Stored data:
----------
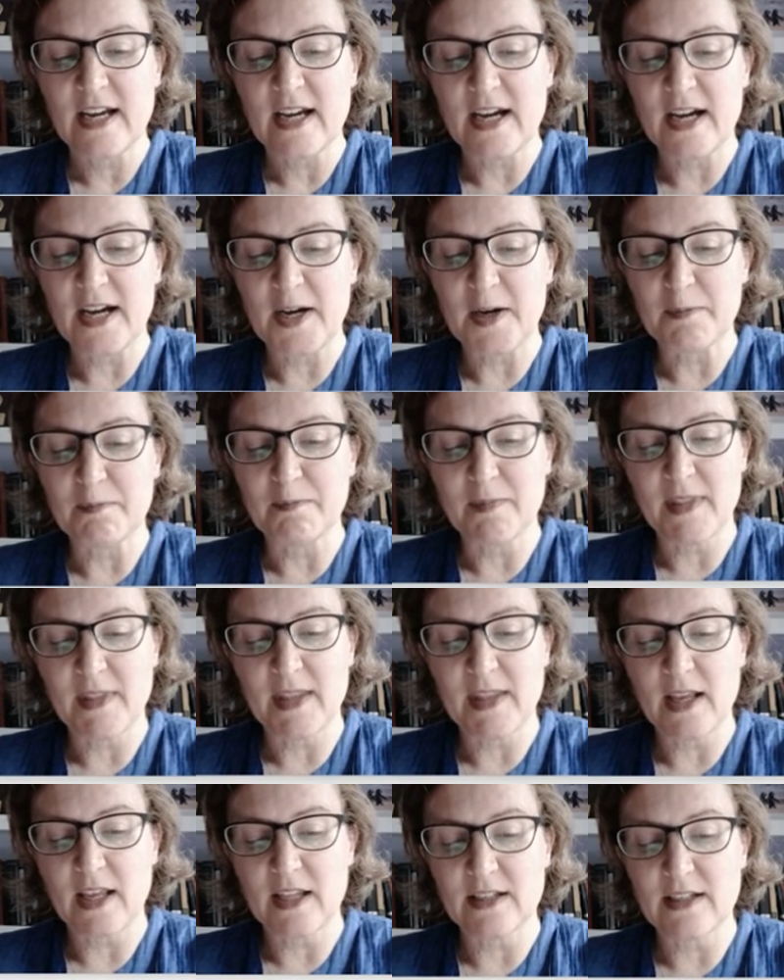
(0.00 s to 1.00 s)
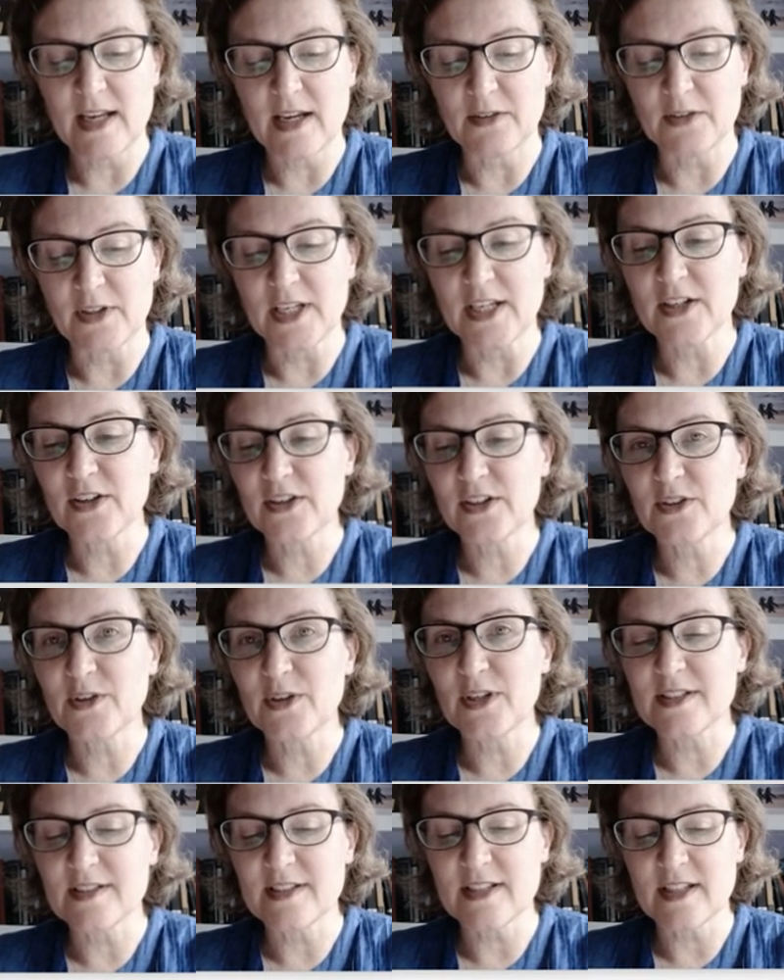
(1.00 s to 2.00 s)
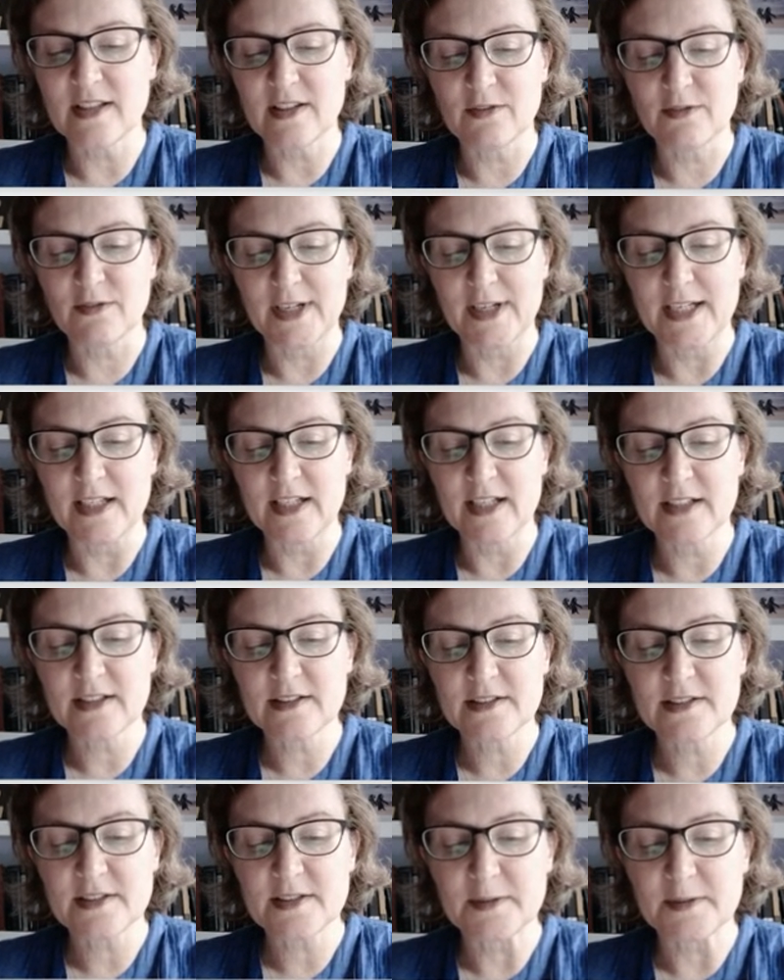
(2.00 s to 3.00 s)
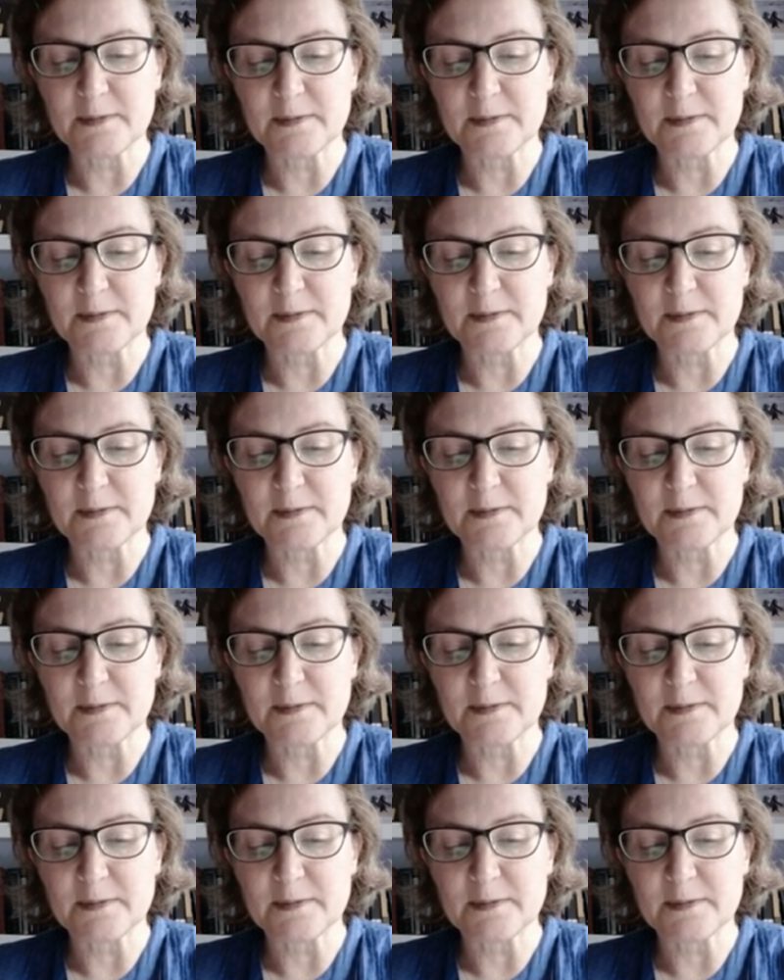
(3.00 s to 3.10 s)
Down here you can see the readings.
----------
Work request:
Transcribe the data completely. No pictures should appear in the transcription.

Answer box:
(0.00 s to 1.00 s)
(1.00 s to 2.00 s)
(2.00 s to 3.00 s)
(3.00 s to 3.10 s)
Down here you can see the readings.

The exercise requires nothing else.